Well, this isn't a black and white question. It's a question of odds, and many variables that affect those odds. Are your chances of getting a cross contamination higher when using plastic over glass and stainless? Without a doubt, yes. Normally people blame this on microscopic scratches in the plastic. However, I've also read at least one wine study that actually documented that it took longer to sanitize microorganisms off of plastic versus glass and stainless steel in a controlled experiment (I will have to revisit the study to see why; I believe they referenced other studies for that information). Also, I am not sure if the study cleaned before sanitizing, so I have to re-read that.
That doesn't mean that you can't sanitize plastic fermenters that have been exposed to a mixed culture fermentation. I need to read more into this, but it looks like if you do long soaks of first a cleaning agent (PBW) and then a 5 minute soak in sanitizer (Starsan), you should kill everything unless your plastic has a lot of scratches. Knowing if your plastic has a lot of microscopic scratches is, well, hard without a microscope unless you can see the scratches, at which point those scratches are no longer "microscopic". I can't imagine that any plastic would be 100% free of this. The one exception might be unless it was brand new. That all said, I have fermented at least two clean beers in plastic that have once had my sour culture in them, and haven't tasted a contamination. There might have been a contamination if I were to send the beer into a lab, but since I never tasted anything wrong, I don't care. On one of the beers, it was heavily hopped, thus most likely killing any lactic acid bacteria. It was also a very short fermentation (under 2 weeks), and then moved to a keg where it was kept cold (a keg that has held many sour beers, in fact). The cold would have helped minimize the impact of the contamination if there was one in my beer.

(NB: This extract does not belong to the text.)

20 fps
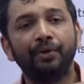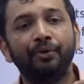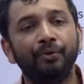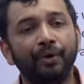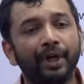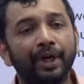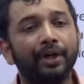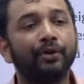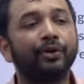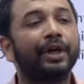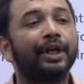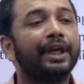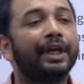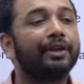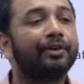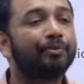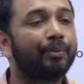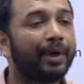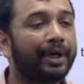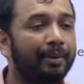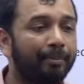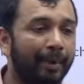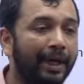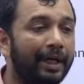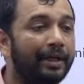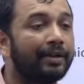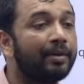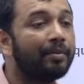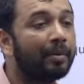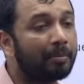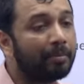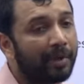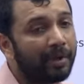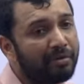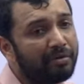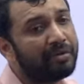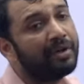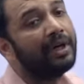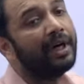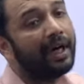where you can expect maximum
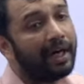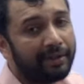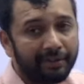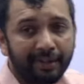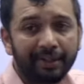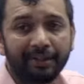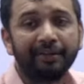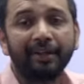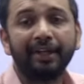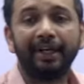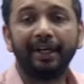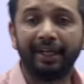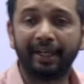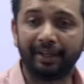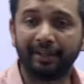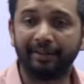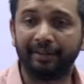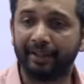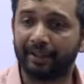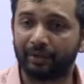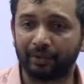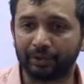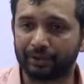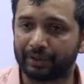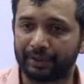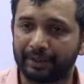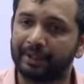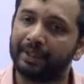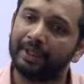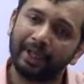of assertion and reasoning question,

When talking about cross contamination, there are two worlds: the homebrew world which tends to get it's information second hand from the commercial brewing world or anecdotally from experience or the experience of other homebrewers, and the commercial brewing world. In the homebrewing world, contaminations often go unnoticed, which might be likely in my case. God only knows what variable might play a role in one homebrewer having a contamination issue versus another homebrewer not having a contamination issue. For example, we don't give our clean beers time to sit around at room temperature and express whatever contamination might be in them. Sometimes our palates aren't trained enough to pick up on contaminations. On the other hand, when commercial beers get infected, that means product loss, money loss, beer sitting on shelves going bad, pissed off customers, etc. Therefore, commercial brewers take contamination much, much more seriously than homebrewers do, and rightfully so. There are textbooks written about it, $1000 courses available from UC Davis about it, and peoples' jobs dedicated to it in commercial breweries (this is called "Quality Control" or "Quality Analysis"). In the homebrewing world, we do our best to understand what is going on, but in the end it's just homebrew and no one is going to lose their job over it, if it even gets noticed at all.
That last paragraph was just a bit of streaming consciousness after having a nice cask strength whiskey, hopefully it has some sort of insight.